- **EXERCISE**
Please return every line of the listing. Keep each one exact.

- **INPUT**
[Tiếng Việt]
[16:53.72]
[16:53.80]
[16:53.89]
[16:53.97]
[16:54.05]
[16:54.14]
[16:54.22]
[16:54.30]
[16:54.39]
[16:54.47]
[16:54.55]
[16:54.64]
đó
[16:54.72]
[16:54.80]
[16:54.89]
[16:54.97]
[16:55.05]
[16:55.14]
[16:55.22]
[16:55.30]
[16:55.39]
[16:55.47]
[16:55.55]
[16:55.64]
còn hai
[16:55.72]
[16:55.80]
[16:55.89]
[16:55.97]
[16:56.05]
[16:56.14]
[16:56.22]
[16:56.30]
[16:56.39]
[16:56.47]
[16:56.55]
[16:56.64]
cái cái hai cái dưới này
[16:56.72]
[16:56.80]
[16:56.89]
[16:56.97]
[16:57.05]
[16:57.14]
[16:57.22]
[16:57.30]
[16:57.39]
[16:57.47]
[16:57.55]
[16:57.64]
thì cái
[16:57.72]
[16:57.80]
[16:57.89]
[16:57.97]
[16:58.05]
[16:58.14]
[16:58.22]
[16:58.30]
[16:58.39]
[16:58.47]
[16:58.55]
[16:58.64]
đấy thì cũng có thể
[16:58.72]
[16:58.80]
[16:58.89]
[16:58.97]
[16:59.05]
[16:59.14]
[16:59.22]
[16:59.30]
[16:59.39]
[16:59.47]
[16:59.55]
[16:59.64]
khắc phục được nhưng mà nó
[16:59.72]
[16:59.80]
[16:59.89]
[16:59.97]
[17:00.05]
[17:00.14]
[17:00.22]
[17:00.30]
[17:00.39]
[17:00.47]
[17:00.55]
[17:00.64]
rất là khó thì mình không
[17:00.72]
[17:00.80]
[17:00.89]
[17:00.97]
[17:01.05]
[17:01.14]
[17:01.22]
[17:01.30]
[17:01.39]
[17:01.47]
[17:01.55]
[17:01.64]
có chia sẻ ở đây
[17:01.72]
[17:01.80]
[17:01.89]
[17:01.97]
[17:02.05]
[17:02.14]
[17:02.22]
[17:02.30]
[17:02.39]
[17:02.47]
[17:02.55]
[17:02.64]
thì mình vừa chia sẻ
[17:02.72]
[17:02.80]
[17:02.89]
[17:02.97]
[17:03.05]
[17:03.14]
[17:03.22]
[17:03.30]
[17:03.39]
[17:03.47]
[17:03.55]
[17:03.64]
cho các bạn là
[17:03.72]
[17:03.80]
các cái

- **SOLUTION TO THE EXERCISE**
[Tiếng Việt]
[16:53.72]
[16:53.80]
[16:53.89]
[16:53.97]
[16:54.05]
[16:54.14]
[16:54.22]
[16:54.30]
[16:54.39]
[16:54.47]
[16:54.55]
[16:54.64]
đó
[16:54.72]
[16:54.80]
[16:54.89]
[16:54.97]
[16:55.05]
[16:55.14]
[16:55.22]
[16:55.30]
[16:55.39]
[16:55.47]
[16:55.55]
[16:55.64]
còn hai
[16:55.72]
[16:55.80]
[16:55.89]
[16:55.97]
[16:56.05]
[16:56.14]
[16:56.22]
[16:56.30]
[16:56.39]
[16:56.47]
[16:56.55]
[16:56.64]
cái cái hai cái dưới này
[16:56.72]
[16:56.80]
[16:56.89]
[16:56.97]
[16:57.05]
[16:57.14]
[16:57.22]
[16:57.30]
[16:57.39]
[16:57.47]
[16:57.55]
[16:57.64]
thì cái
[16:57.72]
[16:57.80]
[16:57.89]
[16:57.97]
[16:58.05]
[16:58.14]
[16:58.22]
[16:58.30]
[16:58.39]
[16:58.47]
[16:58.55]
[16:58.64]
đấy thì cũng có thể
[16:58.72]
[16:58.80]
[16:58.89]
[16:58.97]
[16:59.05]
[16:59.14]
[16:59.22]
[16:59.30]
[16:59.39]
[16:59.47]
[16:59.55]
[16:59.64]
khắc phục được nhưng mà nó
[16:59.72]
[16:59.80]
[16:59.89]
[16:59.97]
[17:00.05]
[17:00.14]
[17:00.22]
[17:00.30]
[17:00.39]
[17:00.47]
[17:00.55]
[17:00.64]
rất là khó thì mình không
[17:00.72]
[17:00.80]
[17:00.89]
[17:00.97]
[17:01.05]
[17:01.14]
[17:01.22]
[17:01.30]
[17:01.39]
[17:01.47]
[17:01.55]
[17:01.64]
có chia sẻ ở đây
[17:01.72]
[17:01.80]
[17:01.89]
[17:01.97]
[17:02.05]
[17:02.14]
[17:02.22]
[17:02.30]
[17:02.39]
[17:02.47]
[17:02.55]
[17:02.64]
thì mình vừa chia sẻ
[17:02.72]
[17:02.80]
[17:02.89]
[17:02.97]
[17:03.05]
[17:03.14]
[17:03.22]
[17:03.30]
[17:03.39]
[17:03.47]
[17:03.55]
[17:03.64]
cho các bạn là
[17:03.72]
[17:03.80]
các cái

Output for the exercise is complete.